The Widow from Chicago is a 1930 American pre-Code crime drama film directed by Edward F. Cline and starring Alice White, Edward G. Robinson, Neil Hamilton, and Frank McHugh. It was released by First National Pictures, a subsidiary of Warner Bros. Pictures. Planned as a full-scale musical, the songs were cut from the film before release due to the public's aversion for musicals.

==Plot==
Two detectives, Finnegan and Jimmy, board a train in pursuit of a gangster, “Swifty” Dorgan. Swifty is traveling to New York to work for Dominic, a notorious gangster who owns a nightclub. Swifty jumps off the train near a bridge crossing and since no trace of him can be found the police believe him to be dead.

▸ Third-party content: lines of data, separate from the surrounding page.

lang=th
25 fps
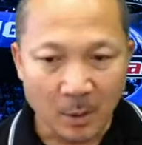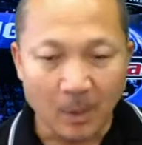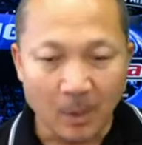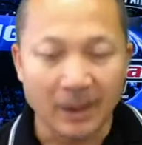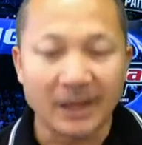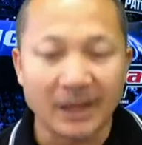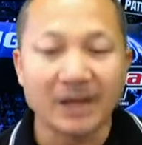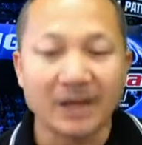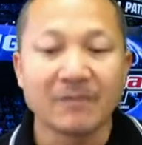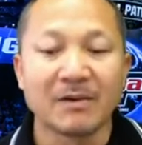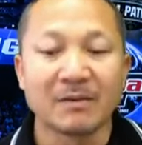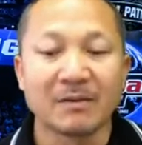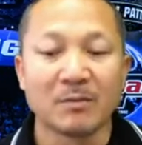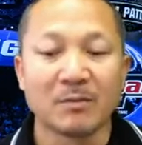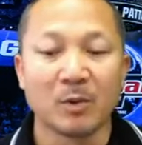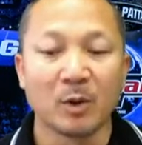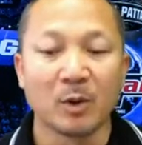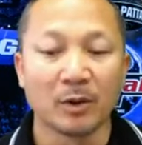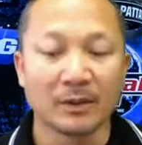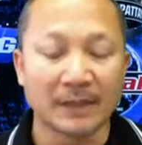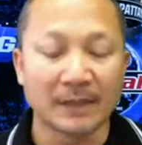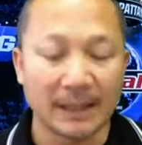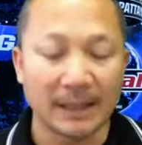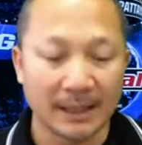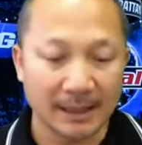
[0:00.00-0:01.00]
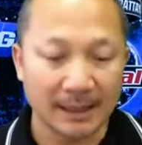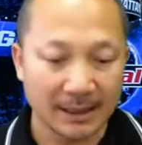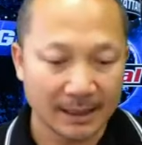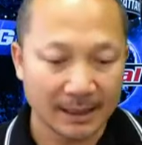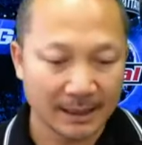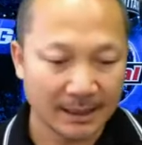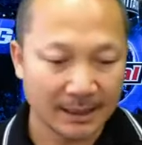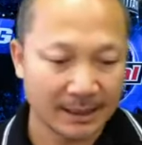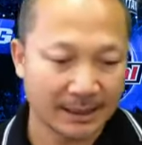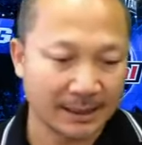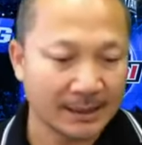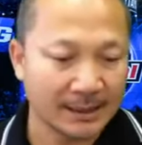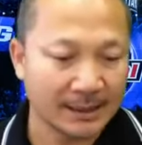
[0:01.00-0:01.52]
นี้วันพุธดิ
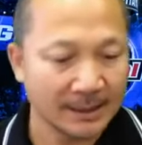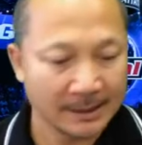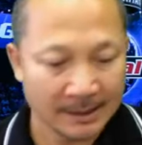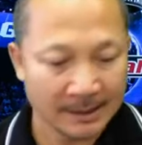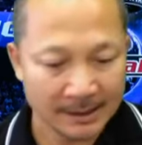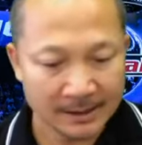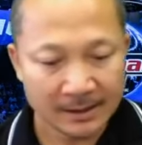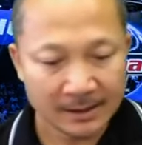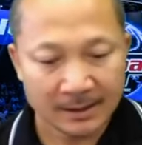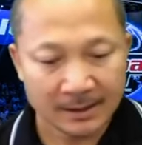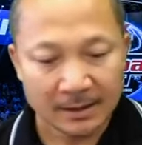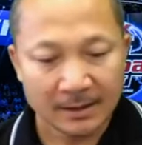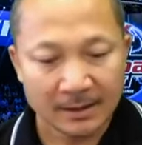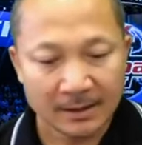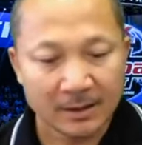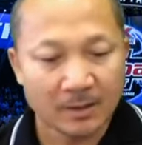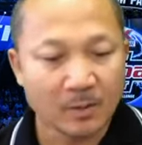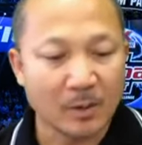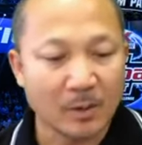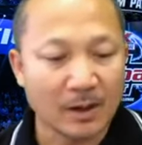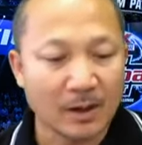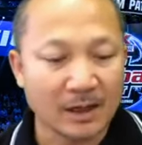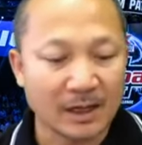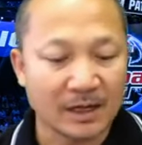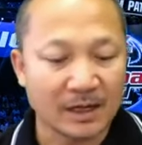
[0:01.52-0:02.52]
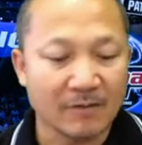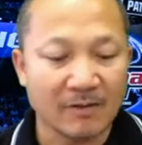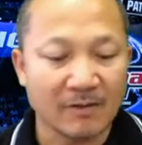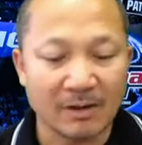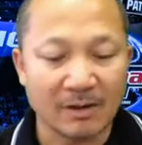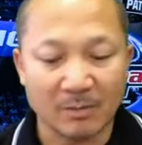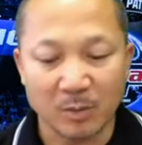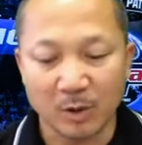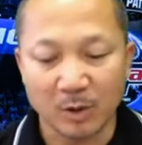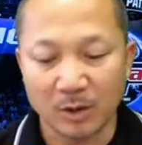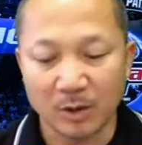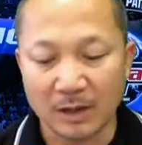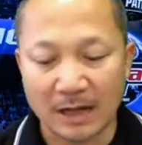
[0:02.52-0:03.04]
วันนี้วัน
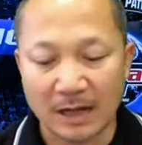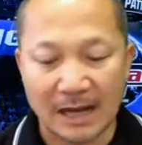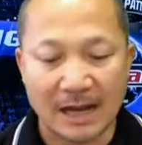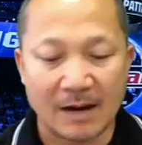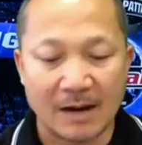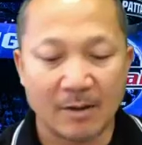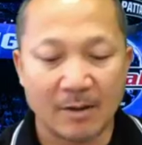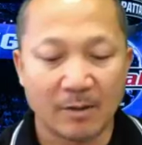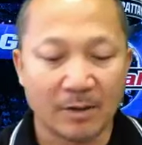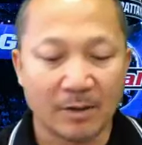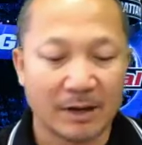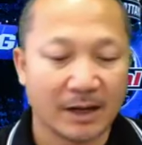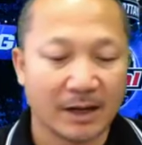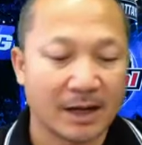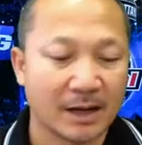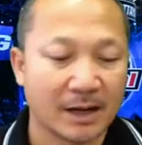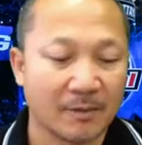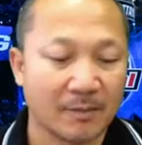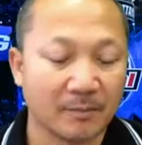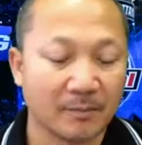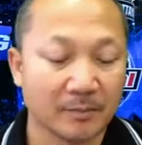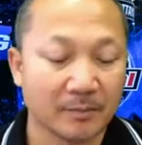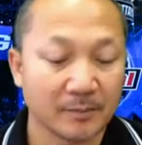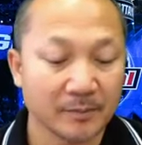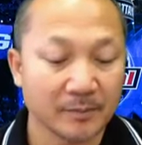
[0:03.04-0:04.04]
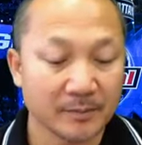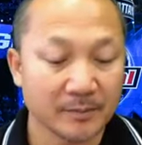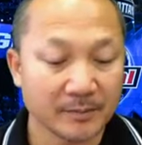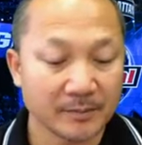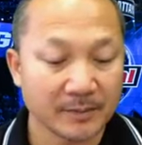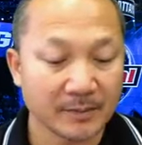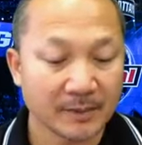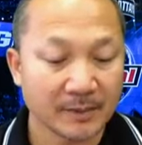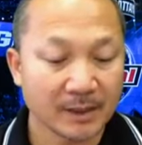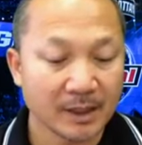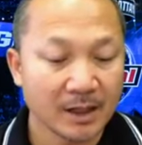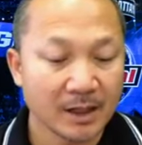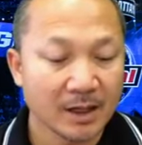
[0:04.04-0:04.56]
พุธแล้วนะครับ
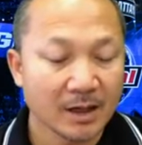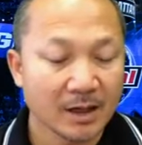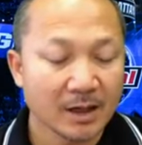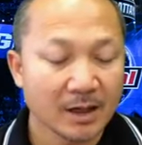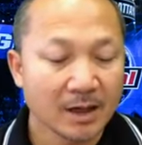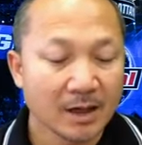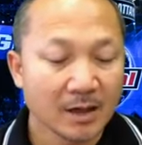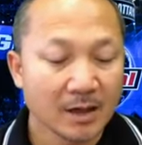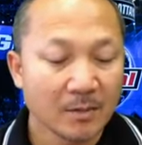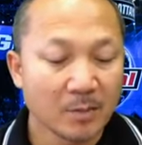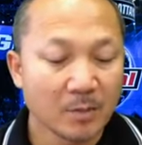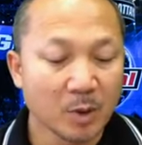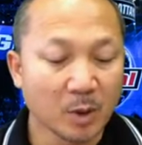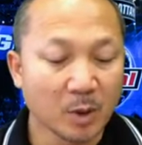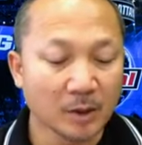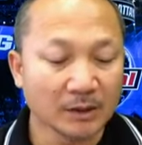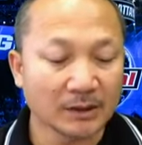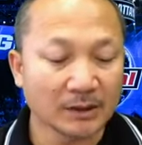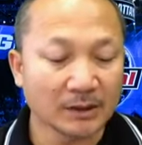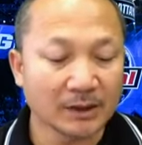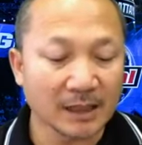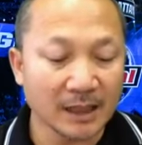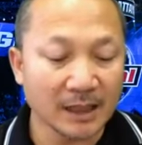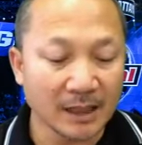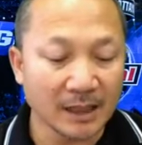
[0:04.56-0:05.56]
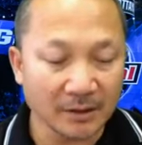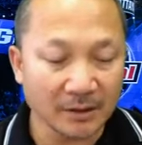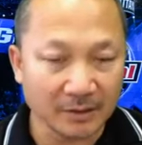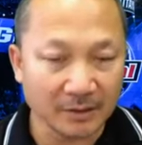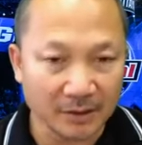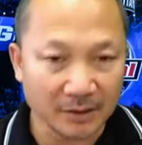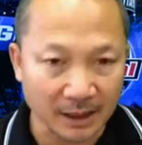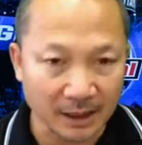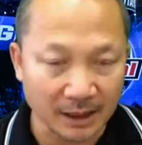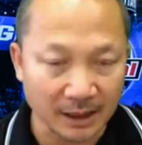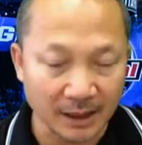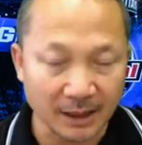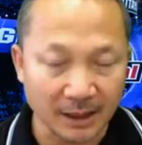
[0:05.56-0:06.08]
พุธ
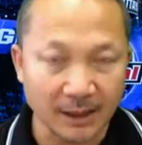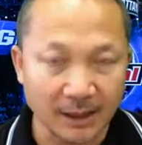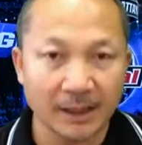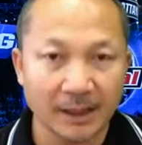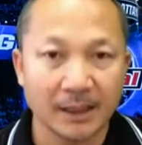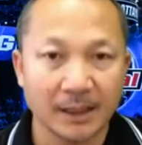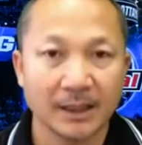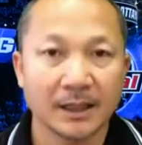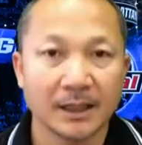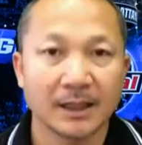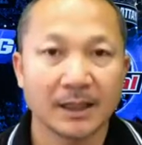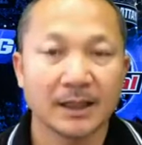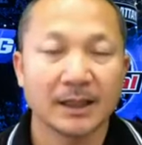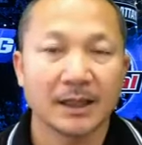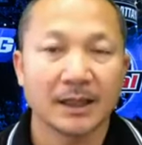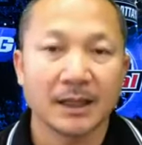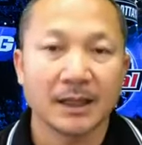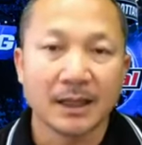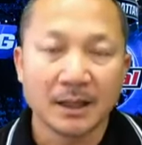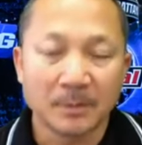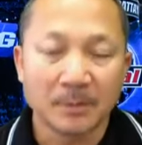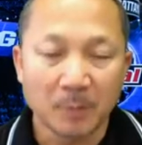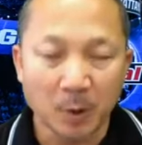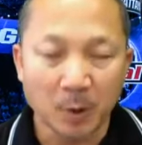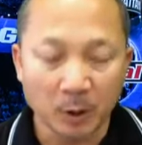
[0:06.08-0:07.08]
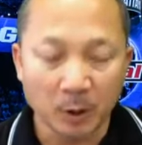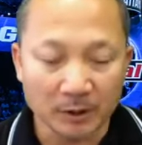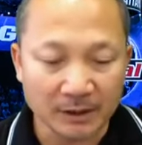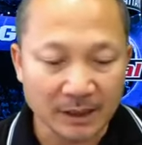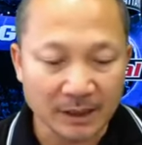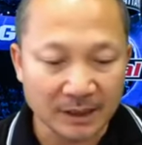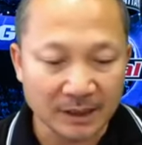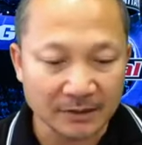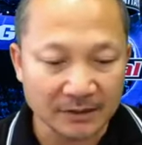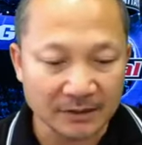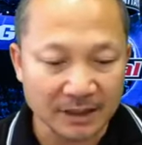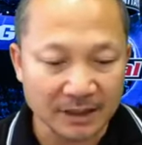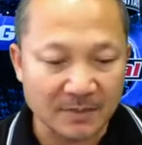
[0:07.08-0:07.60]
ที่
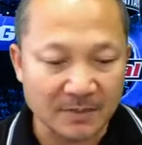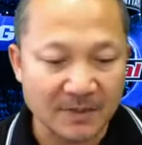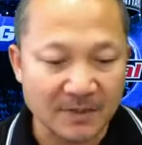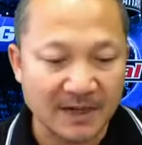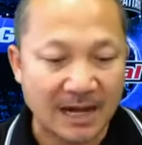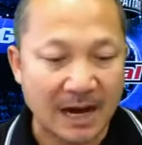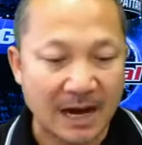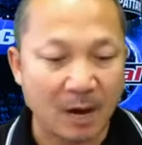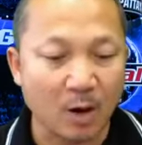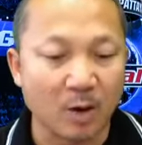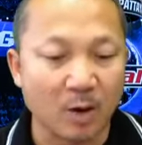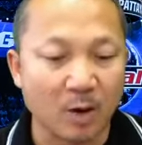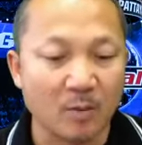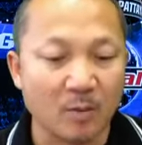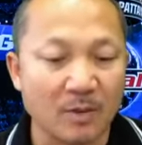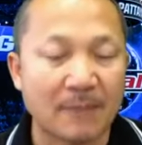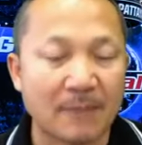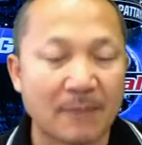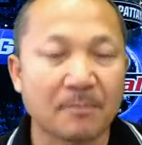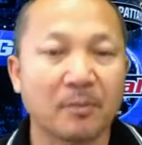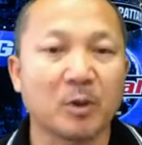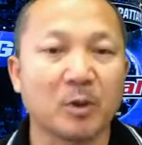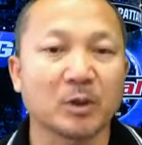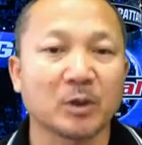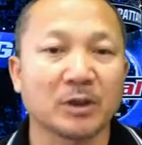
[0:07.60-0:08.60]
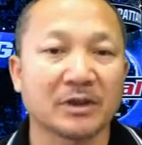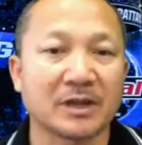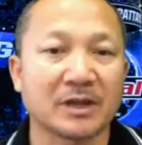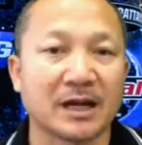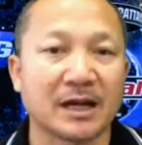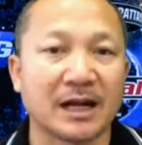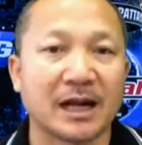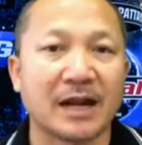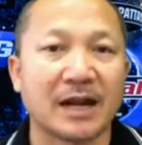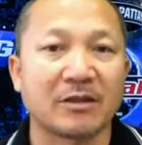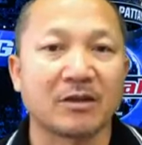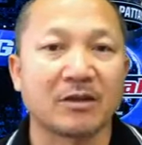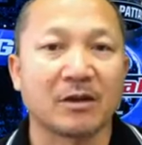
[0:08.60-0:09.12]
4มีนาคมครับพุทธศัก
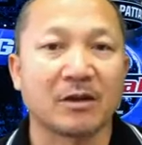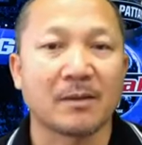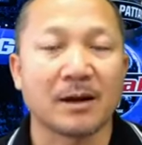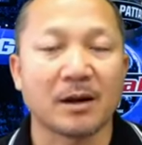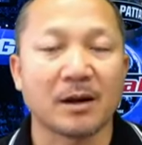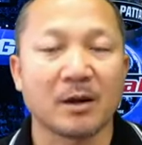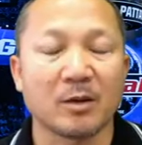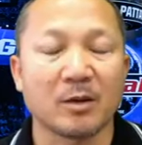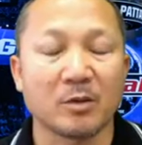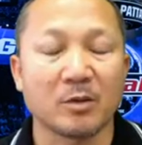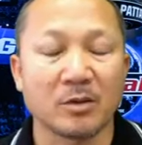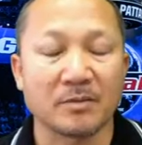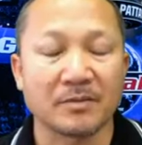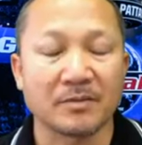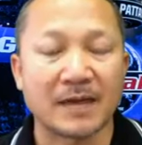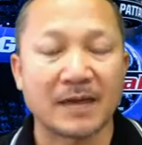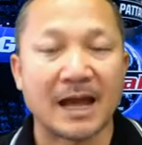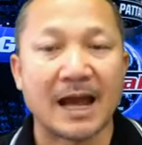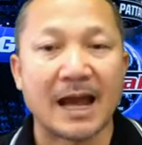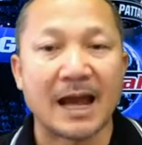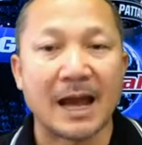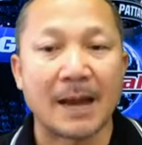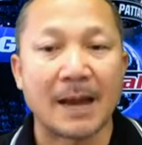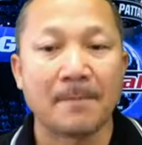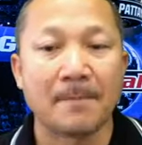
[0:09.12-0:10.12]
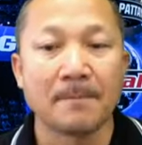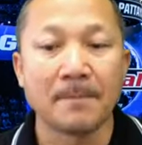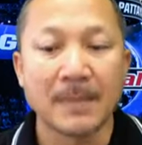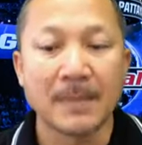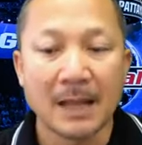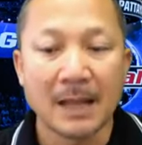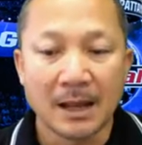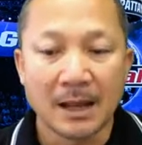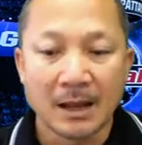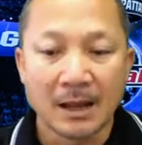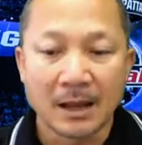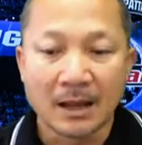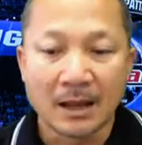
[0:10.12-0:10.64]
ราช
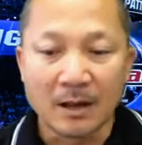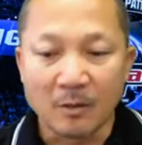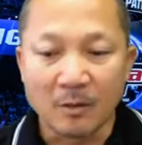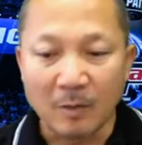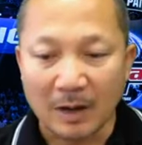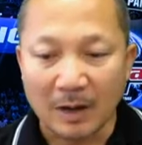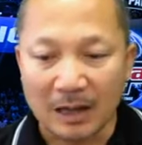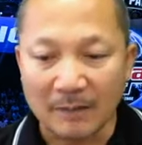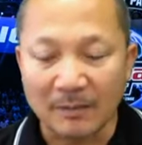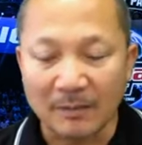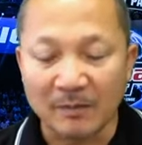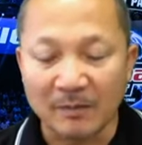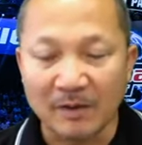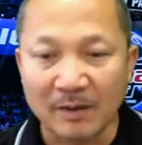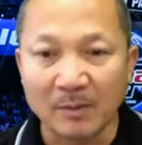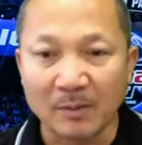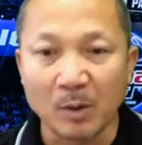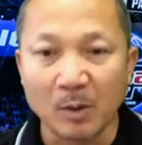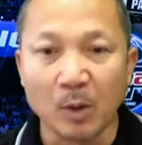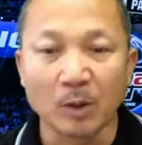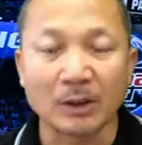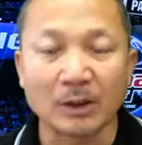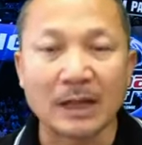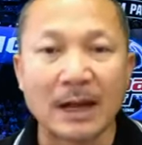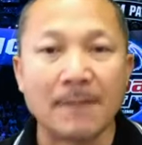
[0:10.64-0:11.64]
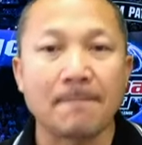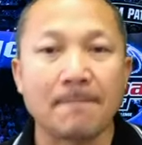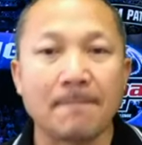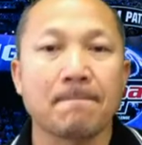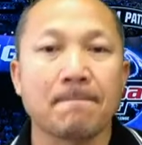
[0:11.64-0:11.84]
2563วันนี้เป็นวันพุธครับ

Jimmy assumes Swifty's identity and joins Dominic's gang but is quickly discovered to be an imposter and shot dead. Determined to find out who killed her brother, Polly poses as Swifty's widow and attempts to get a job at Dominic's nightclub. Swifty eventually shows up and Polly is almost exposed as an imposter. Swifty, however, is eventually persuaded by Polly and he promises not to tell Dominic the truth. Polly and Swifty fall in love. During a hold-up, Polly protects Swifty by shooting at a cop in the back. Swifty begins to think of reforming due to Polly's influence. Polly eventually gets Dominic to confess that he shot her brother by pretending to be interested in him. She leaves the phone off the hook while the police listen in on his confession. When the police show up, Dominic realizes what Polly has done and uses her as a shield against the police but Swifty manages to save her and Dominic is forced to surrender to the police.

==Cast==
- Alice White as Polly
- Edward G. Robinson as Dominic
- Neil Hamilton as 'Swifty' Dorgan
- Frank McHugh as Slug
- Lee Shumway as Johnston
- Brooks Benedict as Mullins
- John Elliott as Lieutenant Finnegan
- E.H. Calvert as Davis
- Betty Francisco as Helen
- Harold Goodwin as Oscar
- Anne Cornwall as Mazie (no screen credit)

==Preservation==
A 62-minute version of the film survives and has been broadcast on television and cable. Due to the public's backlash against musicals late in 1930, all of the musical numbers were cut from the film to make it more marketable. These cuts accounts for the short length of the film. The film was advertised as a gangster picture, a genre which had become very popular with the public. The complete musical film was released intact in countries outside the United States where a backlash against musicals never occurred. It is unknown whether a copy of this full version still exists.

==Preservation status==
A print is preserved in the Library of Congress collection Packard Campus for Audio-Visual Conservation.